La prise de parole du Cnom s'apparente donc – au minimum – à un recul après la publication de l'accord signé au sein du Clio. Dans ce texte, les ordinaux invitaient littéralement à « développer dans chaque territoire les partages d’actes et d’activités des médecins vers les professionnels de santé exerçant au sein d’équipes de soins primaires et de proximité » pour dégager du temps médical supplémentaire.

Et dans les territoires sans médecin traitant, les Ordres suggéraient de « confier aux autres professionnels de santé une mission en termes d’orientation du patient dans le système de santé, en assurant une première prise en charge, et en organisant avec les autres acteurs du territoire, l’orientation vers un médecin traitant ». MG France avait dénoncé le risque de « vente à la découpe » de certaines missions du médecin traitant tandis que la branche généraliste de la CSMF avait pointé la « disparition » de ce dernier.  

Si le Cnom marque son terrain, c'est aussi en raison de la partition jouée un peu trop fort par l'Ordre national des infirmiers. Ce dernier réclame ouvertement un élargissement des compétences, une série de consultations en « accès direct » et une autonomie renforcée de la profession infirmière, jusqu'à des « infirmiers référents » capables d’adresser les patients vers d’autres professionnels de santé.

Le diagnostic, c'est le médecin

Face à cette pression, le Cnom n'a pas caché son incompréhension. « Dans l'accord du Clio, il n'est pas dit que l'infirmier ou le kiné doive prendre en charge le patient en accès direct. Je ne suis pas d'accord. L'infirmier est-il formé pour dire qu'une douleur au bras gauche est liée à un problème mécanique ou autre ? Il n'a pas été formé pour le dire et ce n'est pas bien de le lui demander de le faire », a prévenu le patron du Cnom. À ses côtés, le Dr René-Pierre Labarrière (section exercice du Cnom) enfonce le clou. « Le diagnostic, c'est le médecin.

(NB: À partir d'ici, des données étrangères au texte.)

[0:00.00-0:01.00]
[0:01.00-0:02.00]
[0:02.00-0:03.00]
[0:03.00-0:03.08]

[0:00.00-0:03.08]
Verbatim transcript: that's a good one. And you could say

Et c'est compliqué même après 10 ans d'études ! ». Pour la Dr Claire Siret (section santé publique), « c'est une énorme responsabilité qu'on donnerait aux infirmiers ». 

En revanche, dans les zones déficitaires, admet le Dr Arnault, les médecins doivent se « mobiliser » pour s'organiser en équipe avec les autres professionnels de santé afin de libérer du temps médical. « Qu'il y ait des délégations de tâches, oui et cela se fait déjà, mais dans une équipe de soins coordonnés. On doit garantir aux patients une prise en charge sans perte de chance. »

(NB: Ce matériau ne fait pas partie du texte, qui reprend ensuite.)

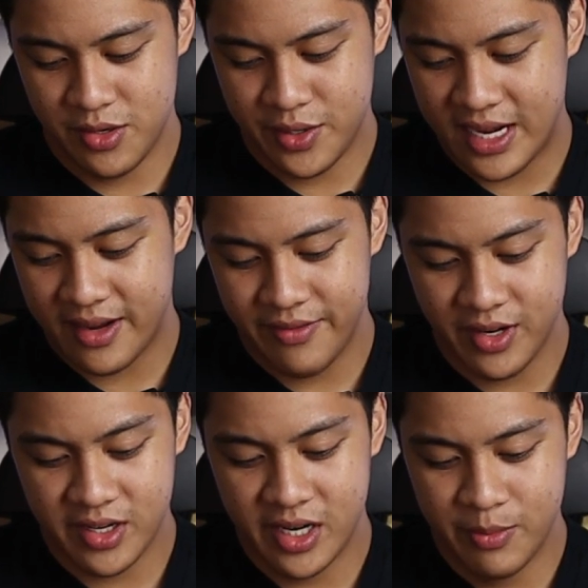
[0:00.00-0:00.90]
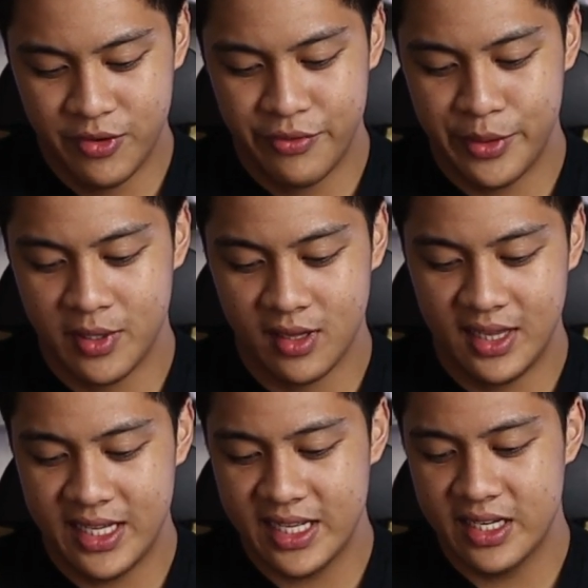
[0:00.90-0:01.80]
you have your removable
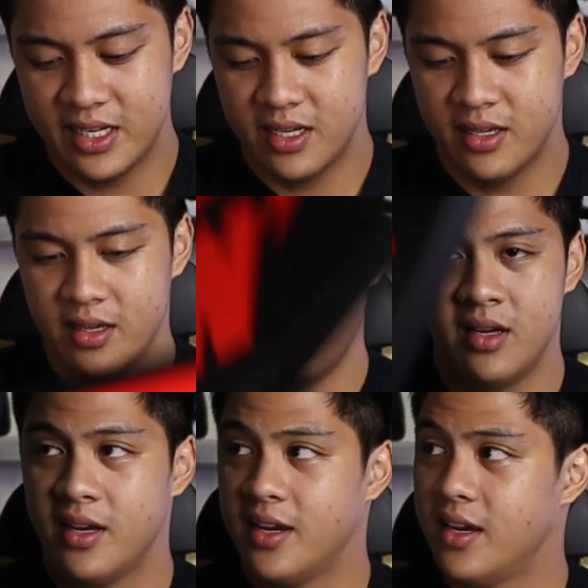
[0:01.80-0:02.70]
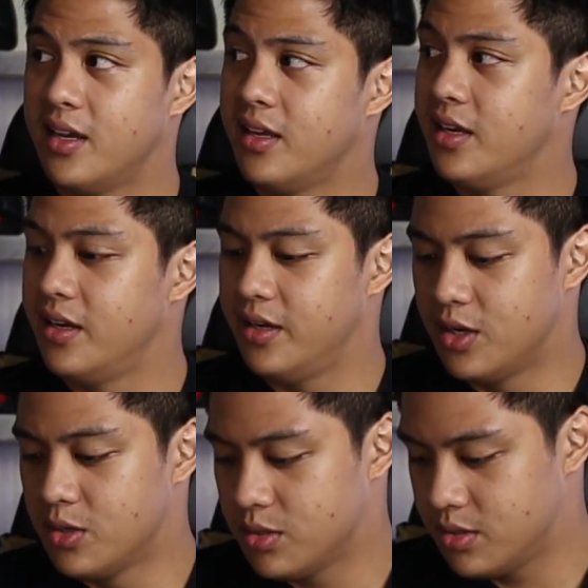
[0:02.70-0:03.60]
lid. Here you
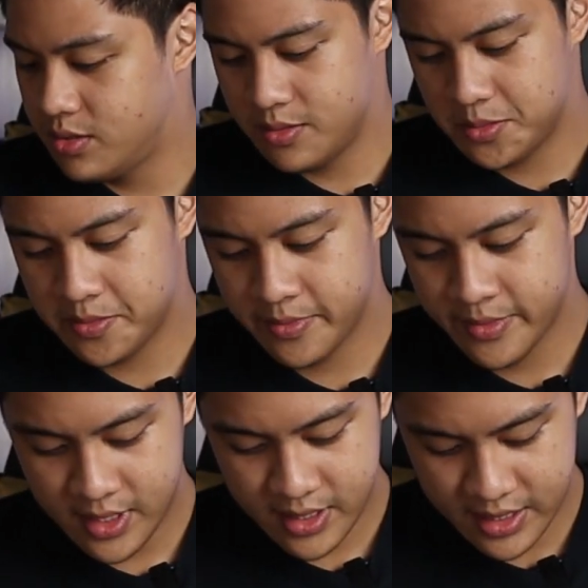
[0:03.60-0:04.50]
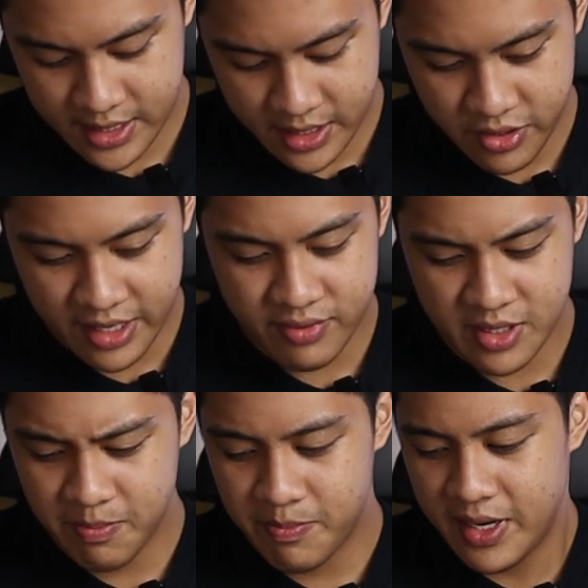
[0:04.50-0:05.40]
go. And then you have
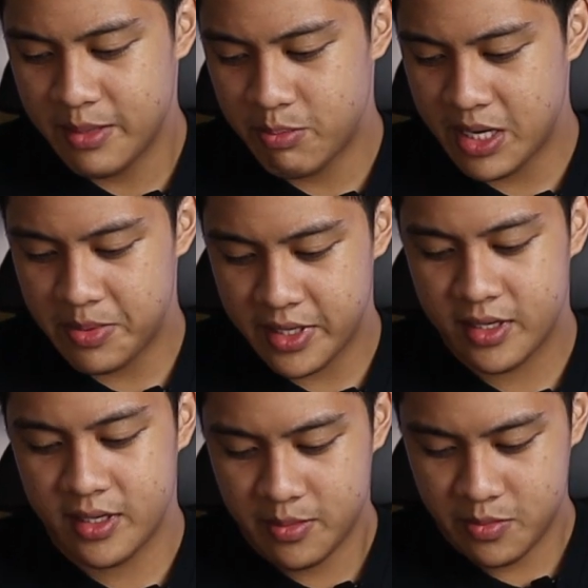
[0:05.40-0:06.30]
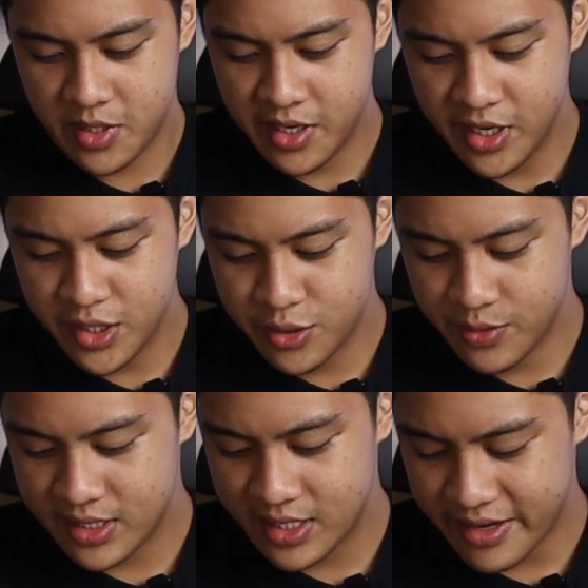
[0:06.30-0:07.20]
some plain paper, your
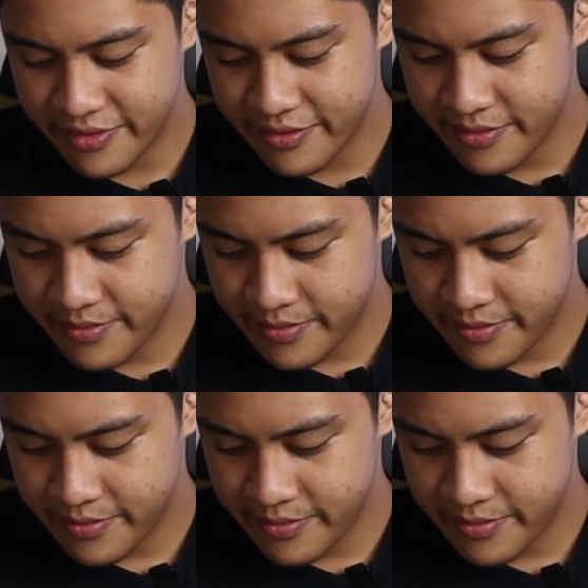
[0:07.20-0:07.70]
usual stuff.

Après ce recadrage, le Dr Arnault affirme ne pas vouloir claquer la porte du Clio, instance où les différents Ordres discutent et se concertent. « Cela reste nécessaire… pour travailler sur d'autres sujets », dit-il. À l'approche de la grève des cabinets libéraux les 1er et 2 décembre, l'ORL soutient la profession dans ses actions, y compris « la demande de mise à niveau nécessaire de la rémunération ».